In your copy, each line below is repeated exactly and no image appears.
-- SUPPLIED DATA follows --
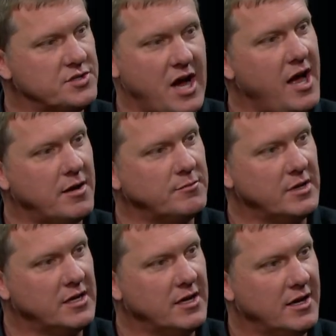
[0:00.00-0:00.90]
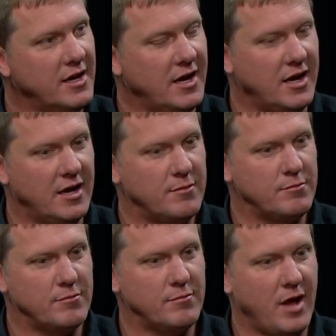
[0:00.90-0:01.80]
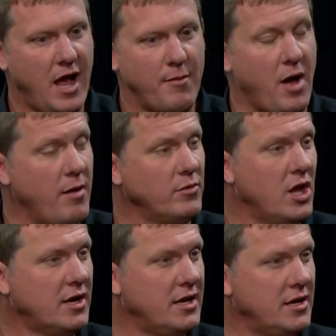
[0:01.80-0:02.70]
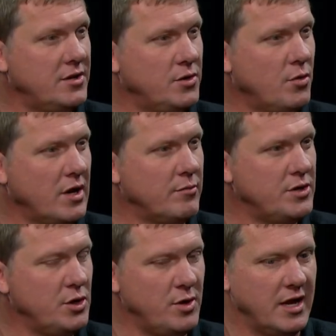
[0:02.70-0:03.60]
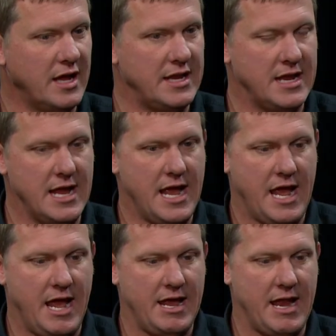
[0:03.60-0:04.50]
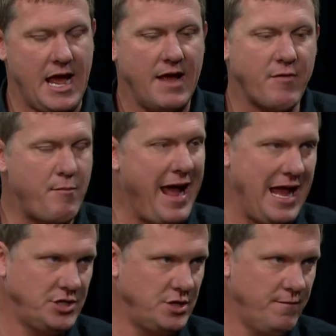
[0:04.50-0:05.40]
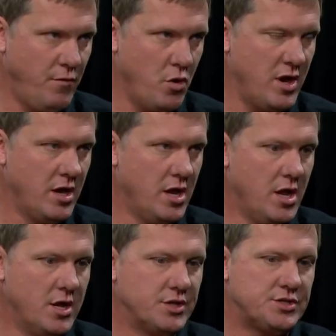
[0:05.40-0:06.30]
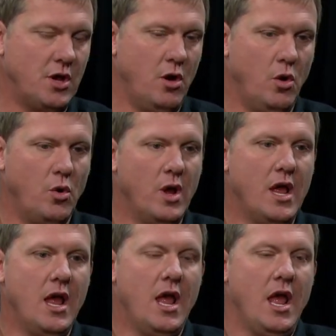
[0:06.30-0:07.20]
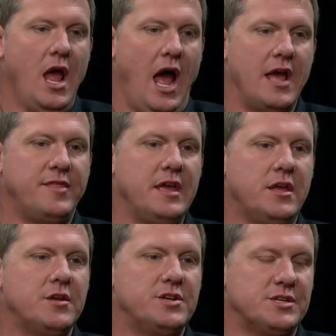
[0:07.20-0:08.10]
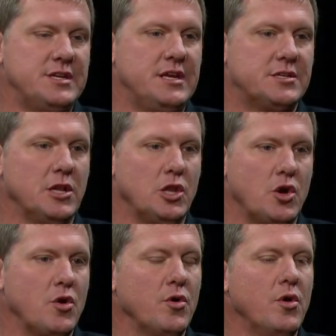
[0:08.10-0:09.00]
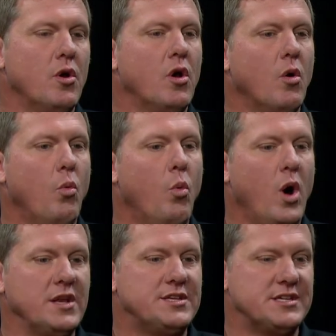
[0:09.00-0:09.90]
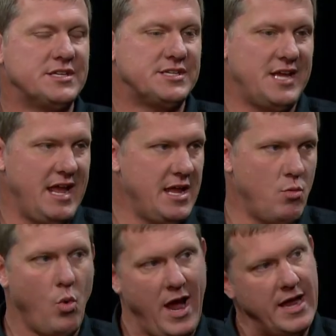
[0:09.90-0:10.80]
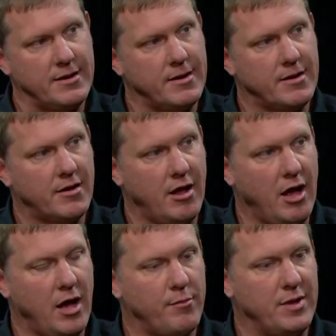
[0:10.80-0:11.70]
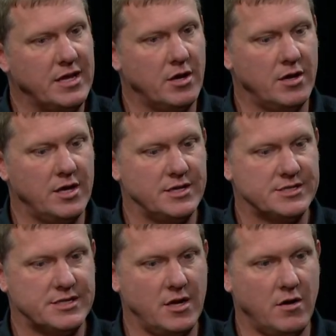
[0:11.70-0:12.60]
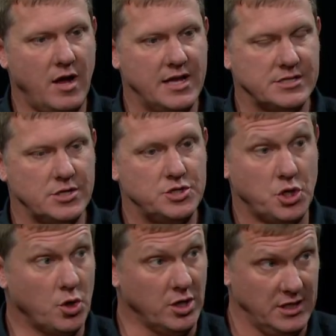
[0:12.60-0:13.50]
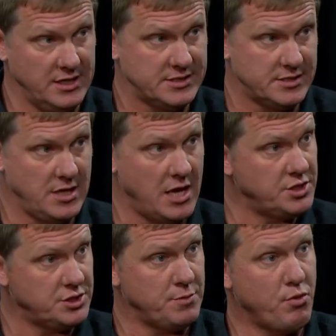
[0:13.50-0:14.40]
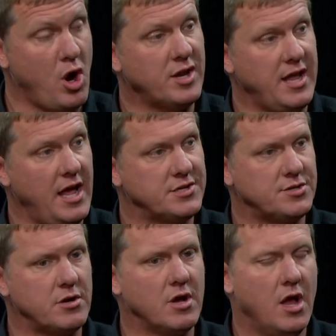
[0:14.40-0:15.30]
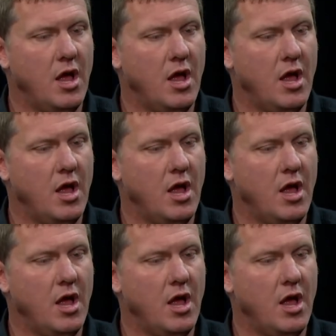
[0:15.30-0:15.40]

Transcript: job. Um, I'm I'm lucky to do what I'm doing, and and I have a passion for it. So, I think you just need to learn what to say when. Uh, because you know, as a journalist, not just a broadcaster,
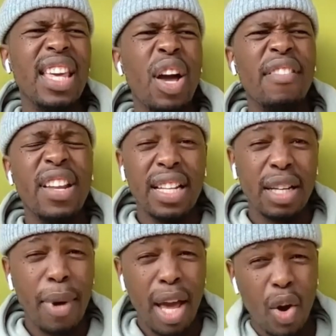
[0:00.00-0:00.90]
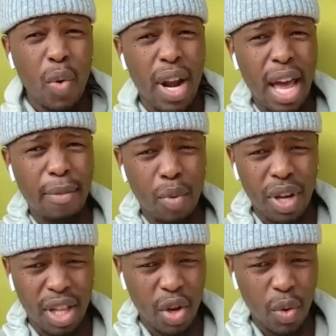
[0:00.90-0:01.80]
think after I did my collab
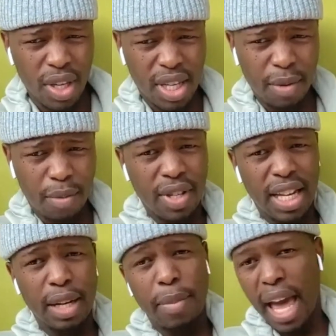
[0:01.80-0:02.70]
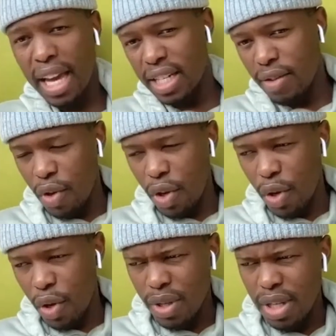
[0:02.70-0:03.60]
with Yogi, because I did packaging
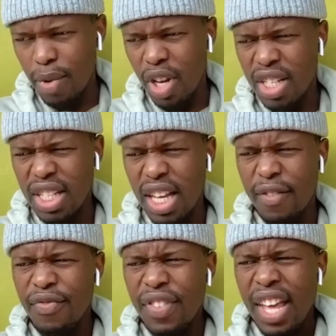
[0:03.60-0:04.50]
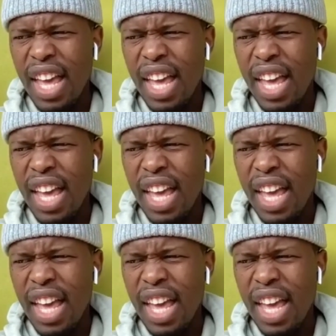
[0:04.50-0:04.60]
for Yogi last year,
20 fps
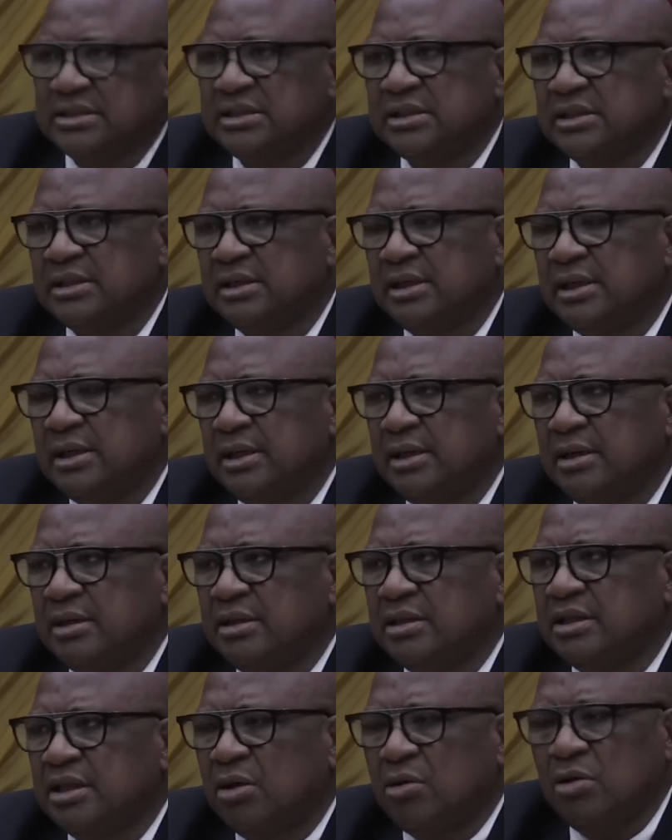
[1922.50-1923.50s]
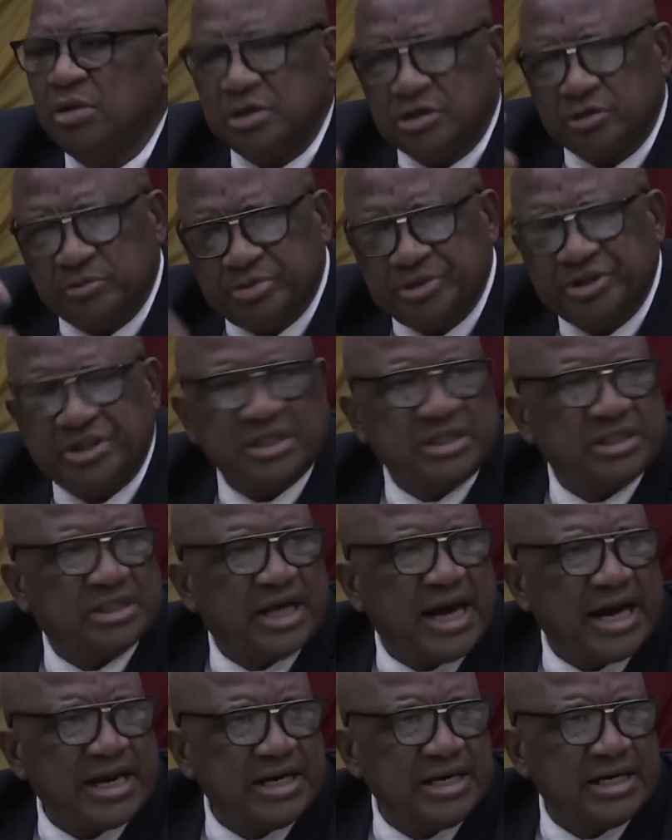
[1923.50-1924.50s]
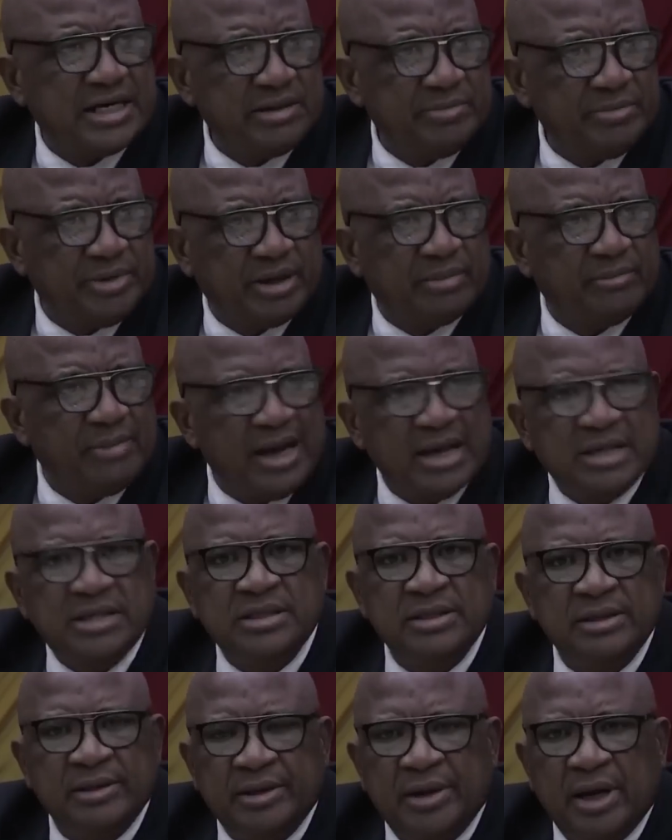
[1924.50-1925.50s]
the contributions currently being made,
-- SUPPLIED DATA concluded --
*TASK SOLUTION*
[0:00.00-0:00.90]
[0:00.90-0:01.80]
[0:01.80-0:02.70]
[0:02.70-0:03.60]
[0:03.60-0:04.50]
[0:04.50-0:05.40]
[0:05.40-0:06.30]
[0:06.30-0:07.20]
[0:07.20-0:08.10]
[0:08.10-0:09.00]
[0:09.00-0:09.90]
[0:09.90-0:10.80]
[0:10.80-0:11.70]
[0:11.70-0:12.60]
[0:12.60-0:13.50]
[0:13.50-0:14.40]
[0:14.40-0:15.30]
[0:15.30-0:15.40]

Transcript: job. Um, I'm I'm lucky to do what I'm doing, and and I have a passion for it. So, I think you just need to learn what to say when. Uh, because you know, as a journalist, not just a broadcaster,
[0:00.00-0:00.90]
[0:00.90-0:01.80]
think after I did my collab
[0:01.80-0:02.70]
[0:02.70-0:03.60]
with Yogi, because I did packaging
[0:03.60-0:04.50]
[0:04.50-0:04.60]
for Yogi last year,
20 fps
[1922.50-1923.50s]
[1923.50-1924.50s]
[1924.50-1925.50s]
the contributions currently being made,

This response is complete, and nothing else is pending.